Daily Habits That Protect Your Hair
No lifestyle change will override strong genetic hair loss on its own, but several habits can reduce unnecessary shedding and keep your remaining hair healthier. Chronic stress triggers telogen effluvium by pushing large numbers of follicles into the resting phase simultaneously, so managing stress through exercise, sleep, or whatever works for you has a direct biological payoff for your hair.
Tight hairstyles that pull on the hairline (ponytails, braids, buns) can cause traction alopecia, a form of hair loss that becomes permanent if the follicles scar over. This is especially relevant for young women and men who wear their hair pulled back daily. Heat styling and harsh chemical treatments also weaken the hair shaft and can accelerate visible thinning. Switching to gentler styling practices won’t regrow hair, but it stops you from losing hair you didn’t need to lose.
Smoking restricts blood flow to the scalp and has been linked to earlier onset and faster progression of pattern hair loss. If you needed one more reason to quit, your hair follicles are another organ system that suffers from reduced circulation.

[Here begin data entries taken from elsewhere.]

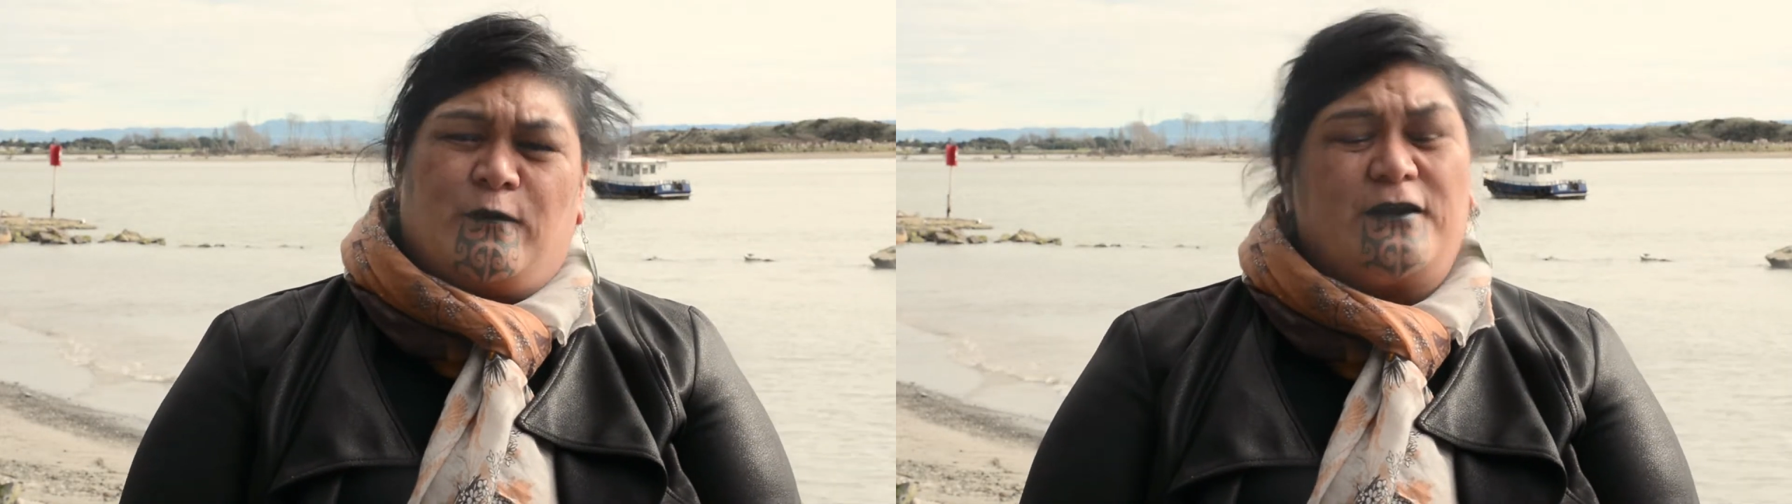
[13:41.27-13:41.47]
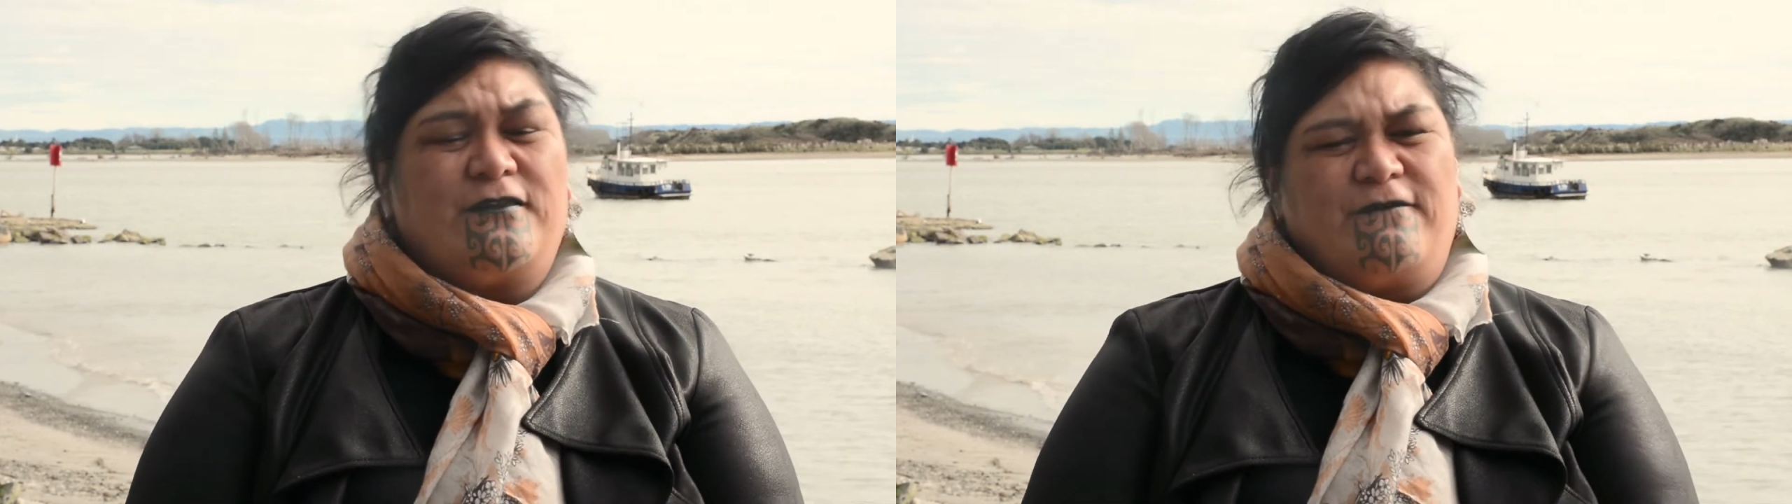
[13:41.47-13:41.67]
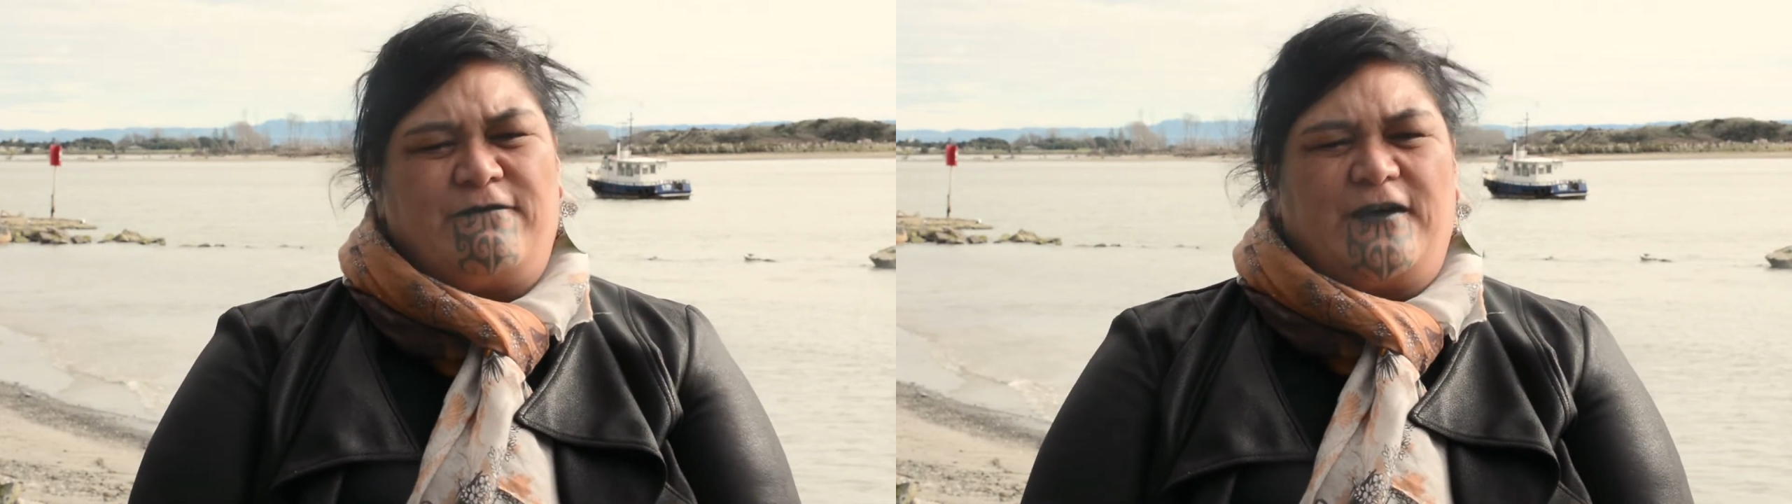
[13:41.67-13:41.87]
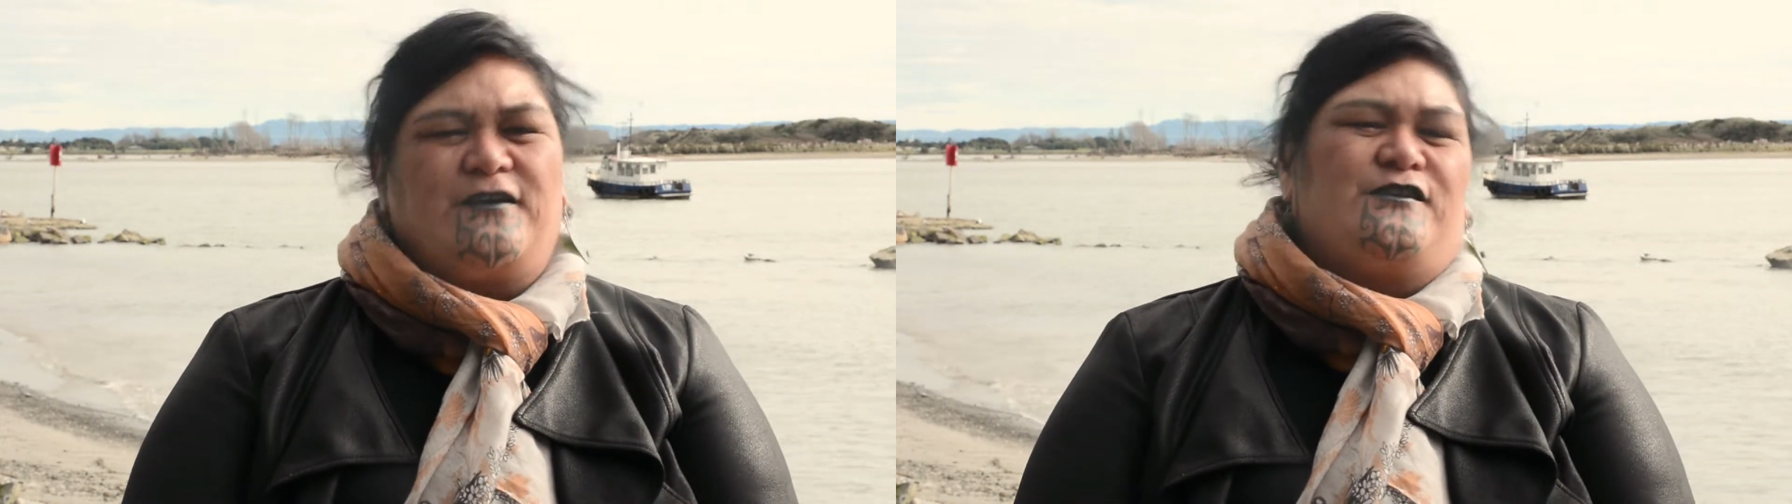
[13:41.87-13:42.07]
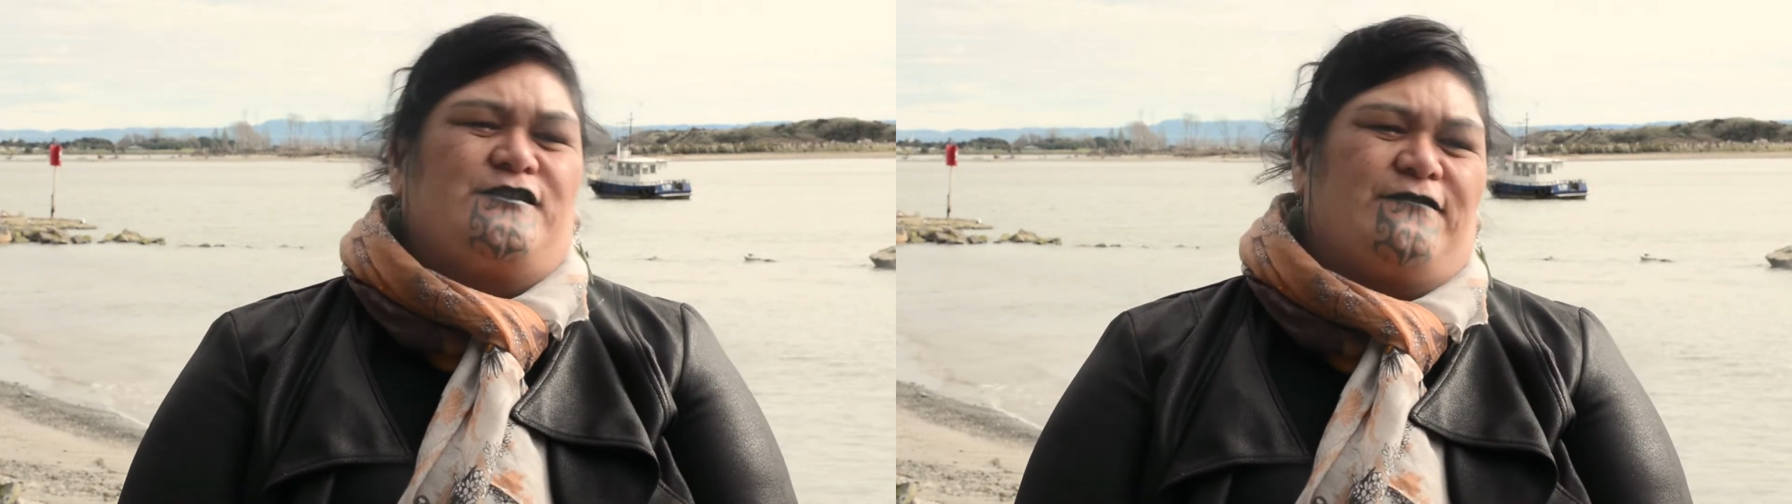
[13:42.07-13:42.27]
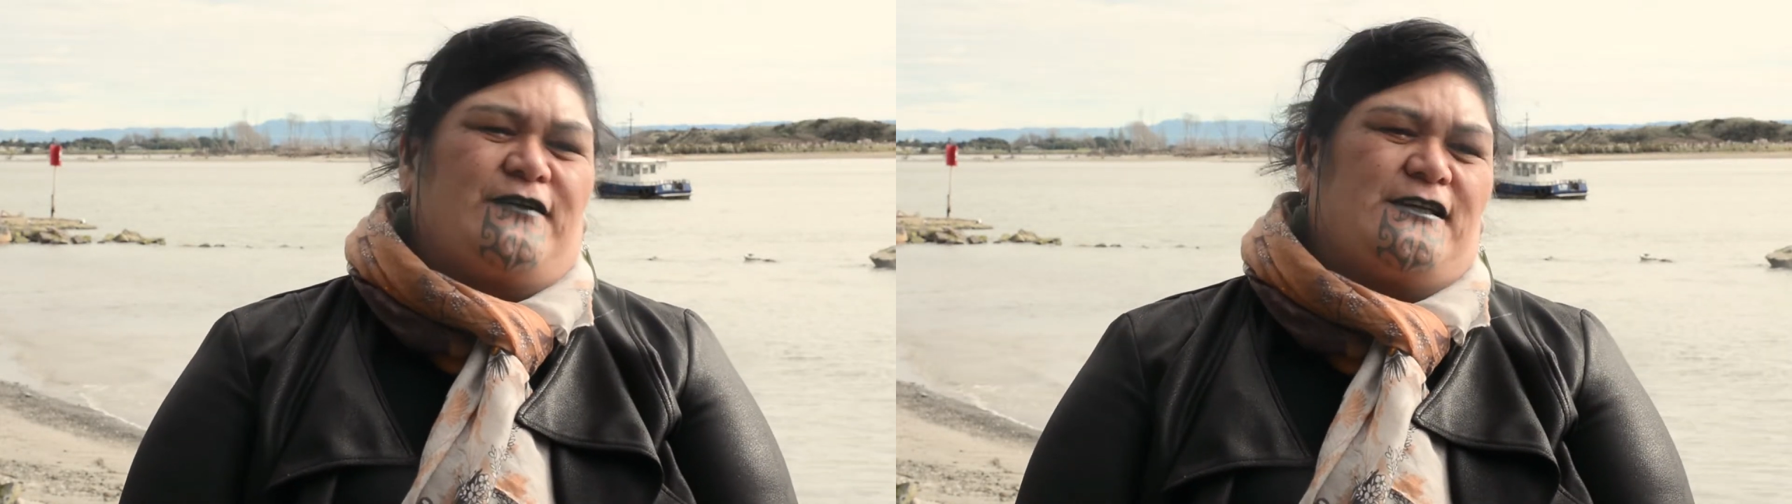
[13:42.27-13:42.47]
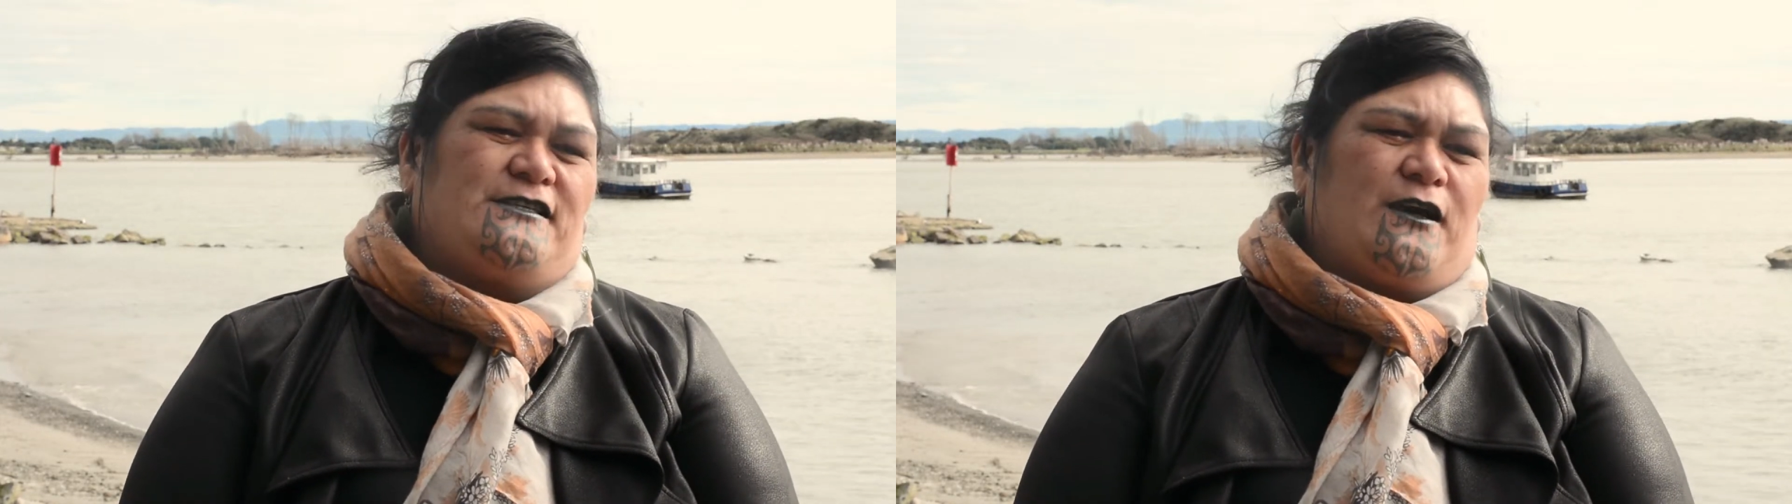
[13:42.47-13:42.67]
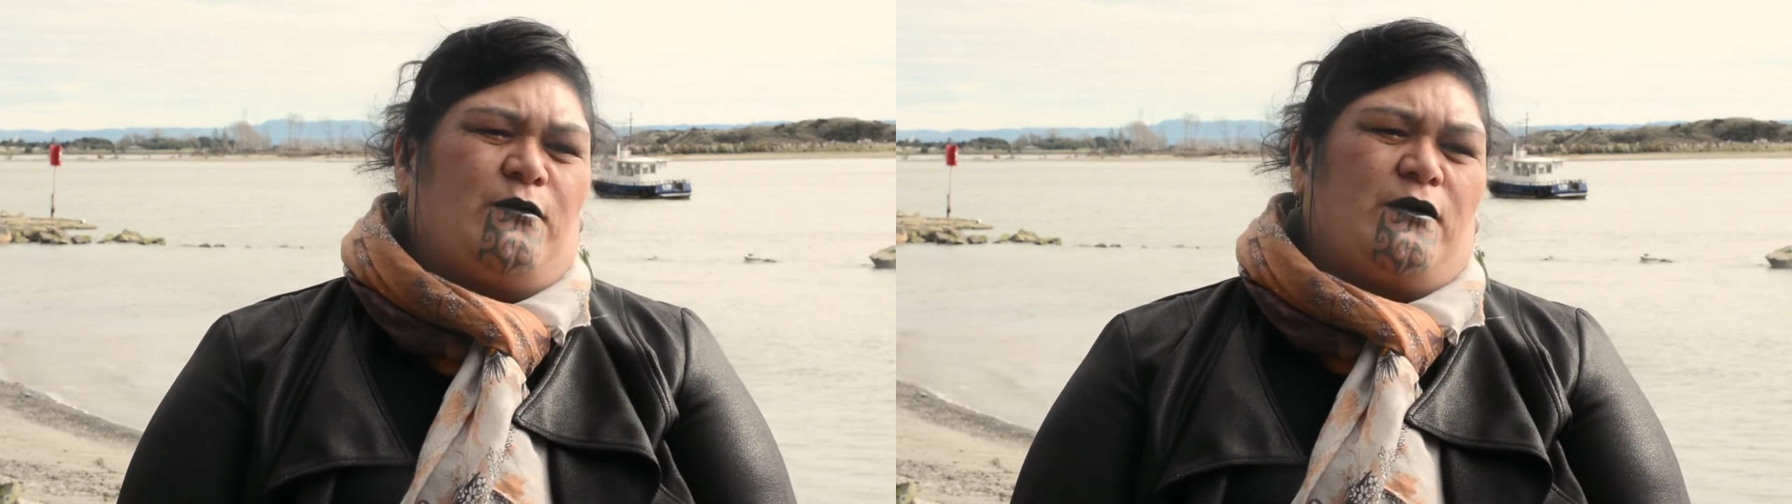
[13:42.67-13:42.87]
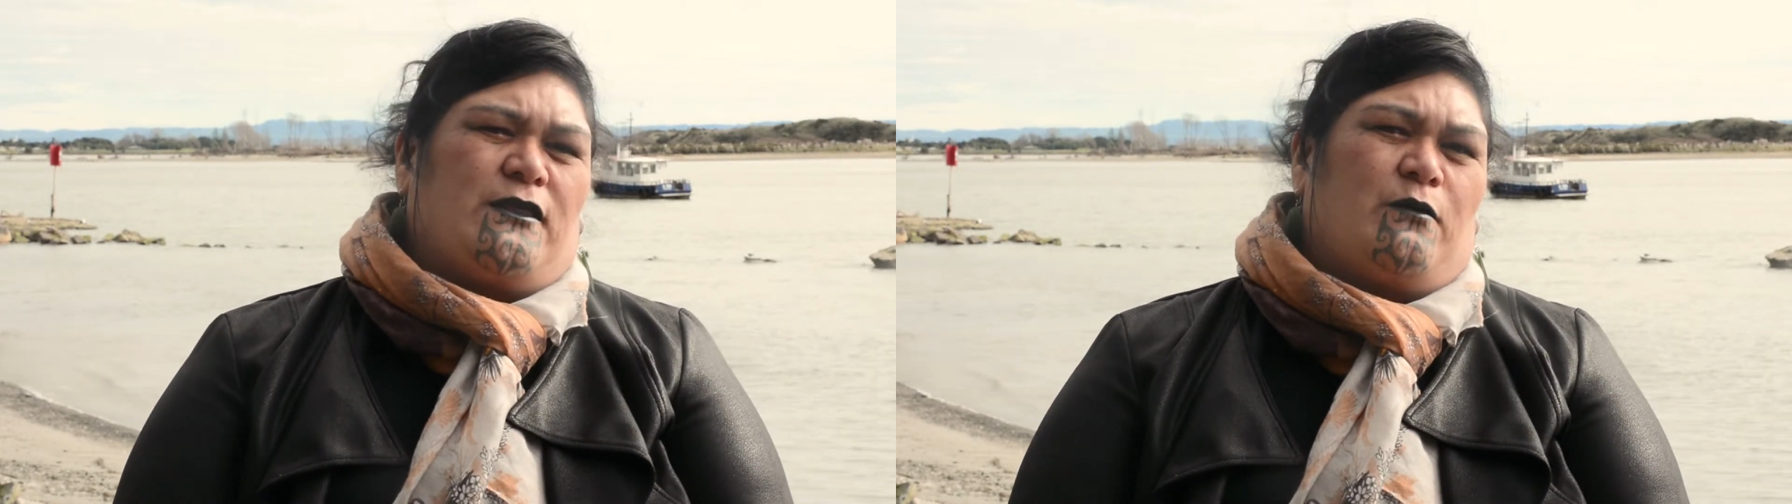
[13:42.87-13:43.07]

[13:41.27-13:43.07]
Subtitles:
what are the values of Ngāti awa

Getting a Proper Diagnosis
The single most important step you can take is seeing a dermatologist before self-treating. What looks like pattern baldness can actually be alopecia areata (an autoimmune condition), thyroid-related hair loss, medication-induced shedding, or a scarring alopecia that requires completely different treatment. A trichoscopy exam can distinguish between these conditions by examining the follicle patterns, hair root shapes, and scalp surface in detail.
During the exam, your dermatologist may also perform a hair pull test, gently tugging a small section of hair to see how many strands come out and what the roots look like. Telogen (resting phase) roots indicate shedding from stress or deficiency. Dystrophic roots point toward autoimmune causes. Anagen (active growth) roots being pulled out easily can signal a scarring process that needs urgent treatment to prevent permanent loss. These distinctions are impossible to make on your own, and starting the wrong treatment wastes months you could have spent protecting your hair.
Young people losing hair often feel pressure to try supplements or products marketed online before seeing a professional. The reality is that a single dermatology visit can save you months of guesswork and hundreds of dollars on products that may not address your specific type of hair loss.